Residual variation in metabolic rate and thermal conductance, after removing the effects of body size, and its effect on thermoregulatory polygons. a Residual variation in BMR and MMR is positively correlated in both birds and mammals. b The same pattern is true for the residual variation of C min and C max (see main text). c Increased MR and lower C within the range described here result in important differences in thermal tolerance and energy budgets, as show schematically with two polygons calculated for a 100 g mammal assuming a T b = 37 °C and including a residual variation in log10-transformed data of ±0.1 and. This difference of 0.2 log10 units implies that MR and C of the ‘cold-adapted’ species corresponds to, respectively, 1.58 and 0.63 times that of its ‘warm-adapted’ counterpart

Conversely, for C virtually no information on the association between upper and lower limits is available.
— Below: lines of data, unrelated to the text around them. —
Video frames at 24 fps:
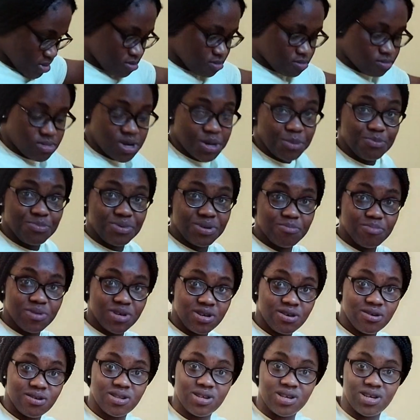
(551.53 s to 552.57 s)
might be
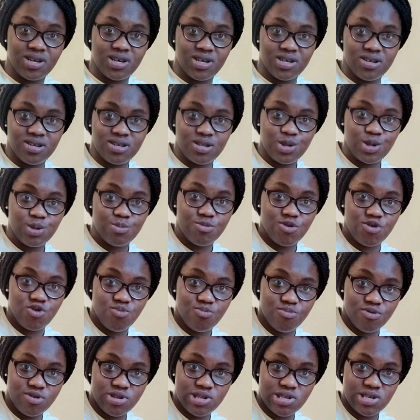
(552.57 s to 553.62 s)
because I added too much
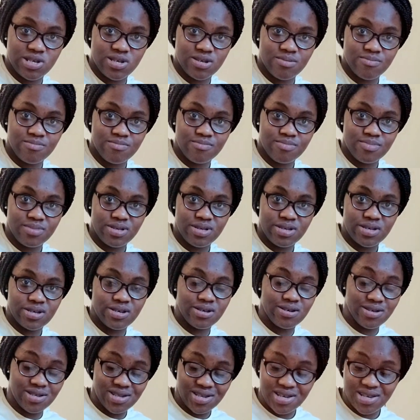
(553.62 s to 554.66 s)
butter,
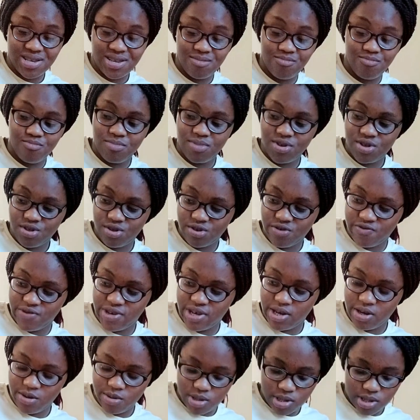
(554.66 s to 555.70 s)
because I didn't measure it
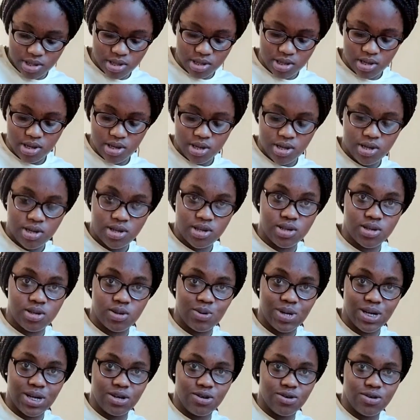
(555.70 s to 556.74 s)
out. So
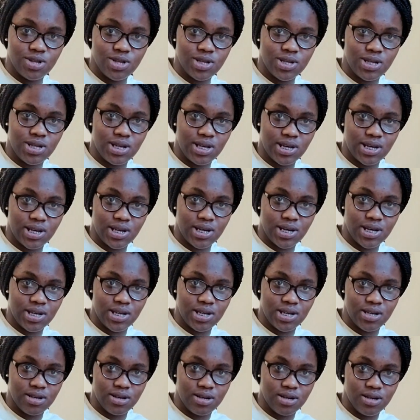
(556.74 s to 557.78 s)
we're going to like add
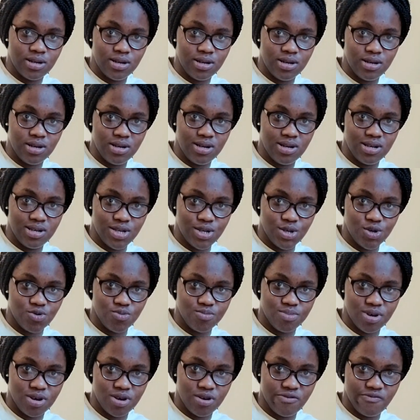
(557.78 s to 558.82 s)
in a little
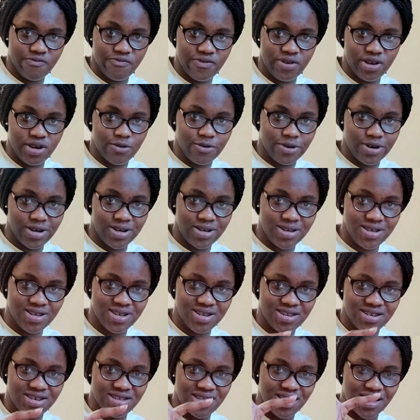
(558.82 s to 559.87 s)
bit of flour,
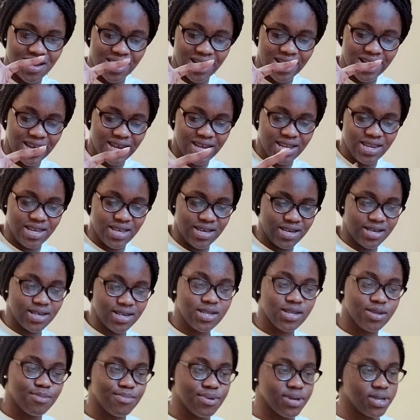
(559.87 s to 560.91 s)
the
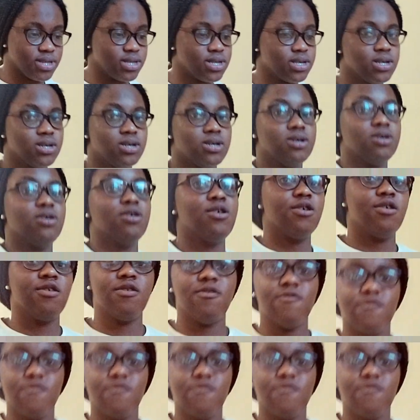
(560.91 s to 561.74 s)
tiniest bit of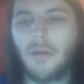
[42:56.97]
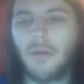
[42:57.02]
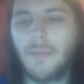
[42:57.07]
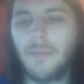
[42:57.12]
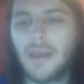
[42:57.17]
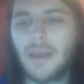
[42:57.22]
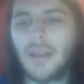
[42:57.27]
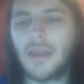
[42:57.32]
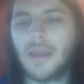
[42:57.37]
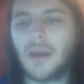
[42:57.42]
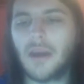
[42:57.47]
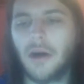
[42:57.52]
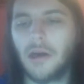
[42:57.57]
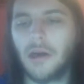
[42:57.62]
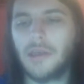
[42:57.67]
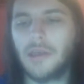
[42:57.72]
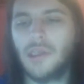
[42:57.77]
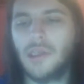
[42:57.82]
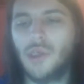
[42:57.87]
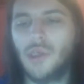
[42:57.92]
immediately
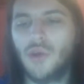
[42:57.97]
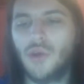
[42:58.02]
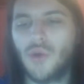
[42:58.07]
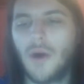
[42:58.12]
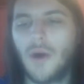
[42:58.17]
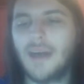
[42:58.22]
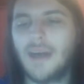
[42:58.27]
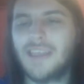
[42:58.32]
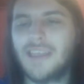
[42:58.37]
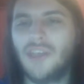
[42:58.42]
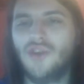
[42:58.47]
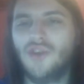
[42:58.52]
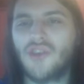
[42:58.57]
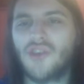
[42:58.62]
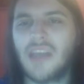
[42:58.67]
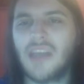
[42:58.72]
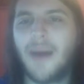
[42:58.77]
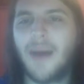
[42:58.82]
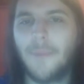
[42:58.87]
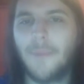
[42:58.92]
going to try to
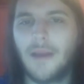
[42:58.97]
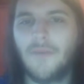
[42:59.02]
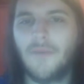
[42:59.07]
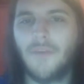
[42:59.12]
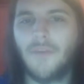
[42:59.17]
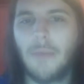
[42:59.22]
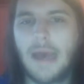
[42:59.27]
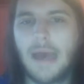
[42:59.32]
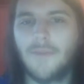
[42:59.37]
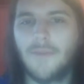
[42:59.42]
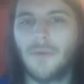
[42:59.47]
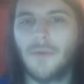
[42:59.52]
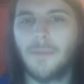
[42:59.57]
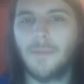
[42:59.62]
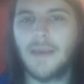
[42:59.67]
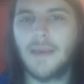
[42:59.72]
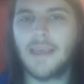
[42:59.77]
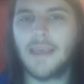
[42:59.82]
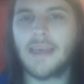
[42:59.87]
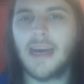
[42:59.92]
stop it from ever
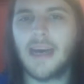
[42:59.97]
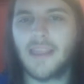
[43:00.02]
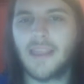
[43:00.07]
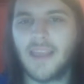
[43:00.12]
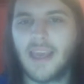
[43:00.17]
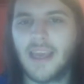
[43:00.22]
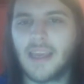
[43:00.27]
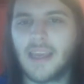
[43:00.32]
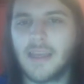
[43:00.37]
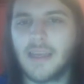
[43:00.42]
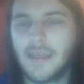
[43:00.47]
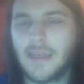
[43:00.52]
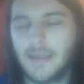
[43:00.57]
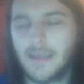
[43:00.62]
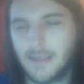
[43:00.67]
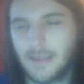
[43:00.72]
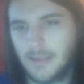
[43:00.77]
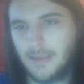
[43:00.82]
being a thing.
Even though postural changes, vasoconstriction and evaporative water loss can be employed to modulate C, insulation afforded by the fur and feather covering imposes a physical restriction that should give rise to a close association between C min and C max. In the dataset compiled here, the residual variation in these variables controlling for body mass and the temperature differential for C max (see above) are highly correlated in both birds (r 44 = 0.673, P = 2.9 × 10−7) and mammals (r 41 = 0.736, P = 1.8 × 10−8) and support this prediction (Fig. 9). Similarly, Gavrilov (2014) reported a nearly constant ratio between these variables across passerines and non-passerines, which is inherently indicative of an association between these variables. Taken together, these analyses indicate that upper and lower limits of heat production on the one hand, and heat dissipation on the other hand, are often correlated and may evolve in concert (Fig. 9). Nonetheless, there is a need not only for more comparative studies to evaluate this hypothesis, but also intraspecific ones that might evaluate the potential joint evolutionary trajectories of both traits.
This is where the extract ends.